I have also looked into the work of David Hockney, who also has created landscapes from multiple images. Due to copyright I cannot post any of his work to this blog but his images can be viewed on his website.

What I like about the images that I have found during my investigation, is the fact that they are stitched together rather crudely and not seamlessly (with the exception of Sven Fennema) and in my opinion this adds to the aesthetic properties of the image and creates an illusion of texture. This is definitely a technique that I will be experimenting with in the future. It’s a shame that I do not have enough time to experiment with this technique fully at the present time, as I feel that I could have produced some good work from using these methods.

References

4rtgallery.blogspot.com, (2014). Simply Creative: Panography by Mareen Fischinger. [online] Available at: http://4rtgallery.blogspot.com/2013/06/panography-by-mareen-fischinger.html [Accessed 5 Aug. 2014].

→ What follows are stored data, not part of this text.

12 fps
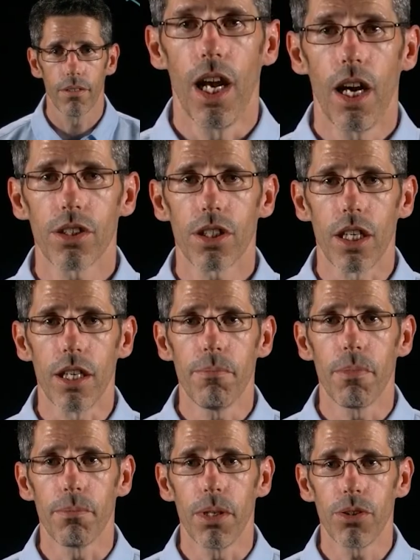And
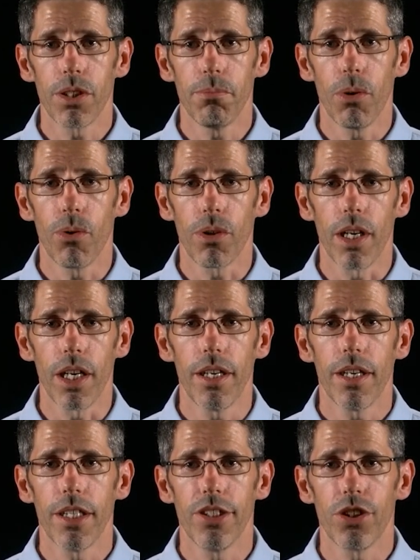lastly, but most
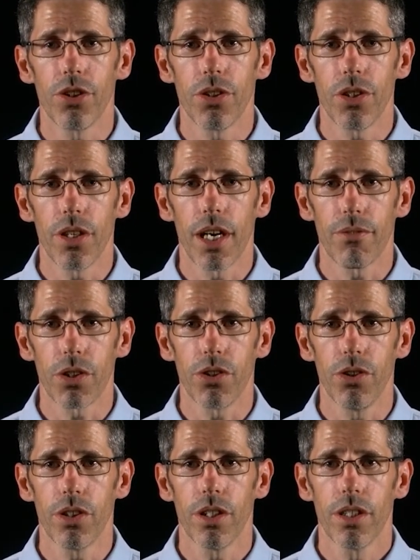importantly, ensure that you have
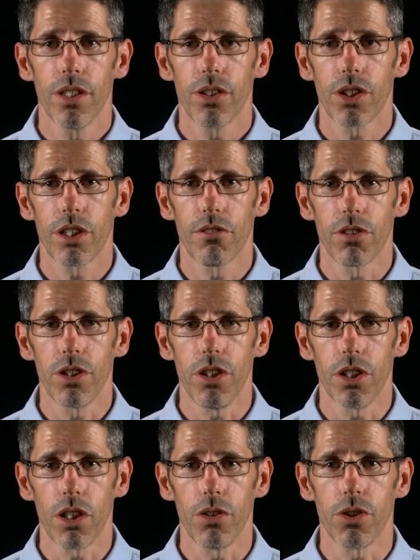a good
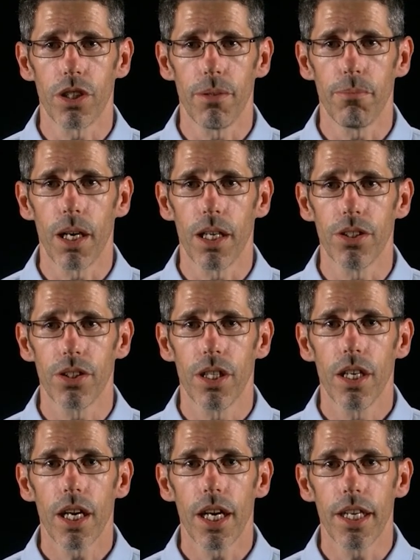security solution in place.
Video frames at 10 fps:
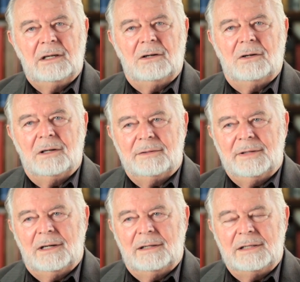or
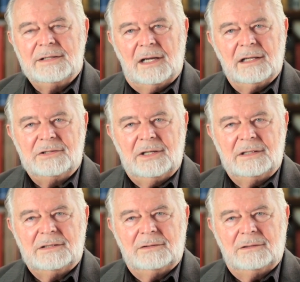their
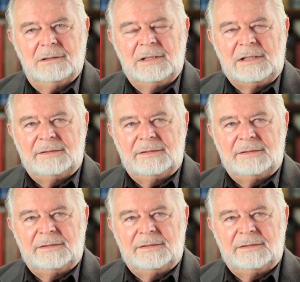intelligence, or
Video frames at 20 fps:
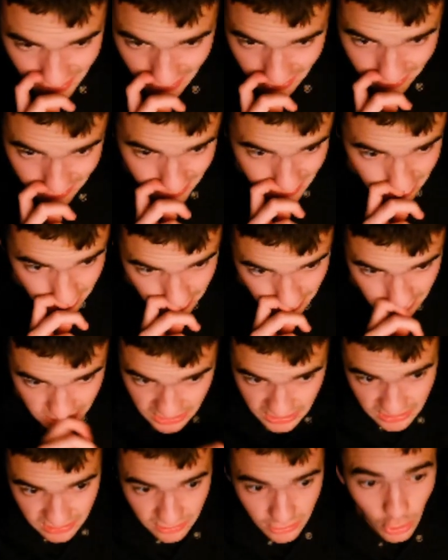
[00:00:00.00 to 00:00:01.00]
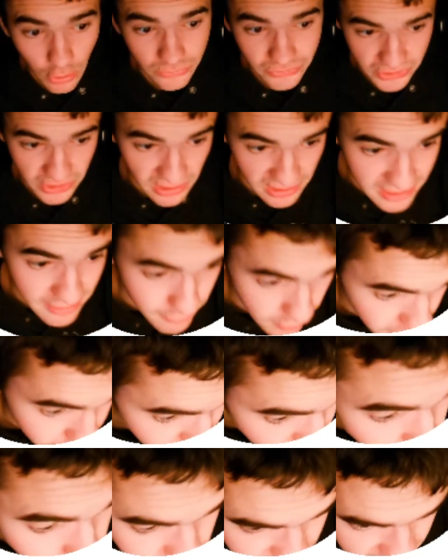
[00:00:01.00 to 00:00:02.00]
know, you can just constantly
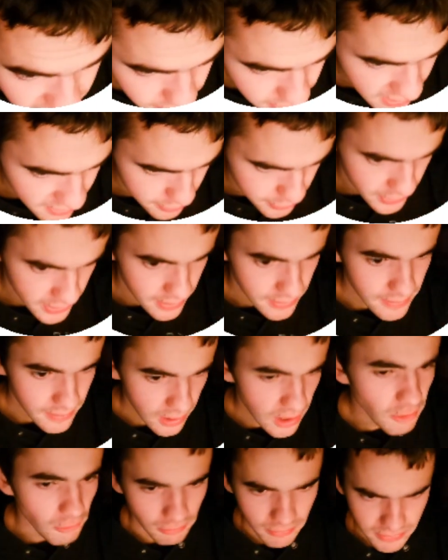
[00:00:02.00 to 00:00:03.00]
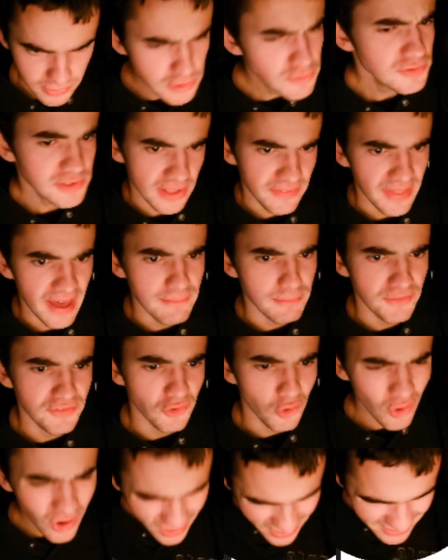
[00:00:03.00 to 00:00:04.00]
refute it with... Oh, you've done that
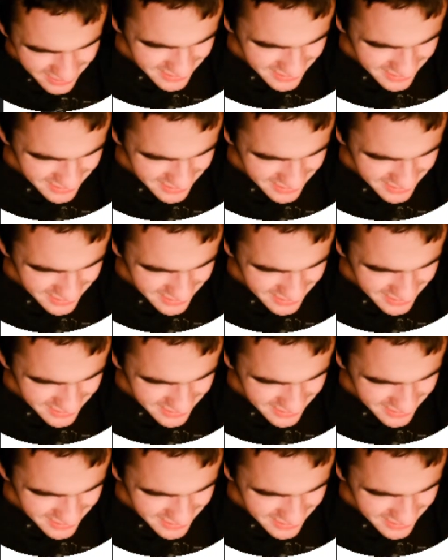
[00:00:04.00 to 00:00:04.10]
before.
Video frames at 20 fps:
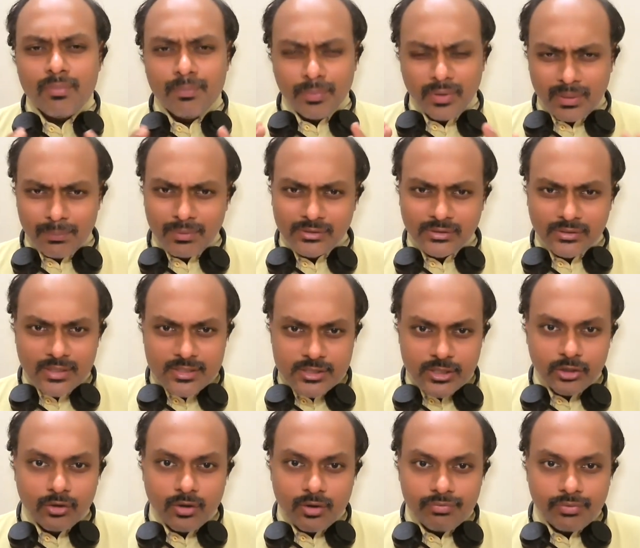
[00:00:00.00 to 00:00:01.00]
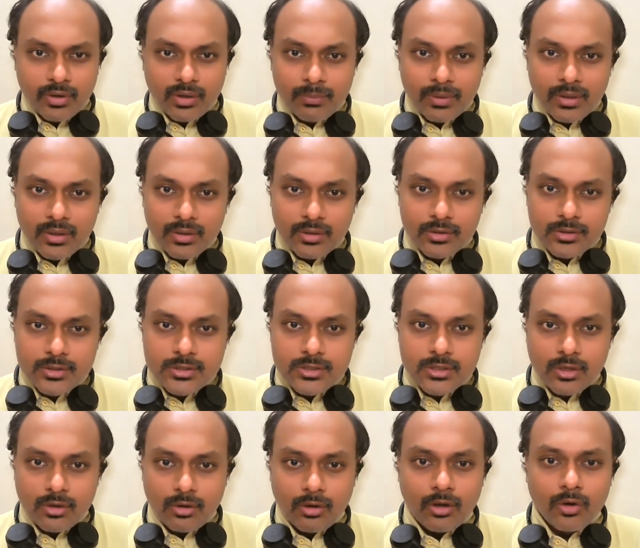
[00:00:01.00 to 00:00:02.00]
pretty much testing your fundamentals,
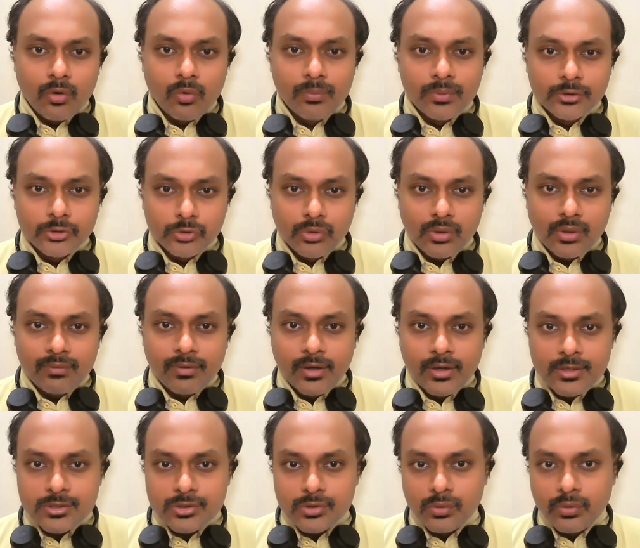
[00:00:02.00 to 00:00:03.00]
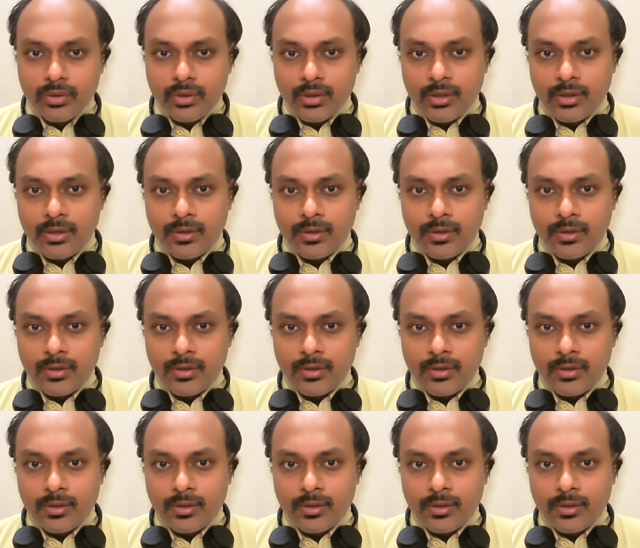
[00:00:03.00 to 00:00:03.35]
how much you have understood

Hockneypictures.com, (2014). DAVID HOCKNEY. [online] Available at: http://www.hockneypictures.com [Accessed 6 Aug. 2014].

Mareen Fischinger Fotografie, (2014). Mareen Fischinger Fotografie. [online] Available at: http://mareenfischinger.com/places/panography/ [Accessed 5 Aug. 2014].

Sven Fennema – Fine Art Photography | Panorama – Fotografie, (2012). 360° Panography. [online] Available at: http://www.sven-fennema.de/panography/ [Accessed 6 Aug. 2014].

Wikipedia, (2014). Panography. [online] Available at: http://en.wikipedia.org/wiki/Panography [Accessed 6 Aug. 2014].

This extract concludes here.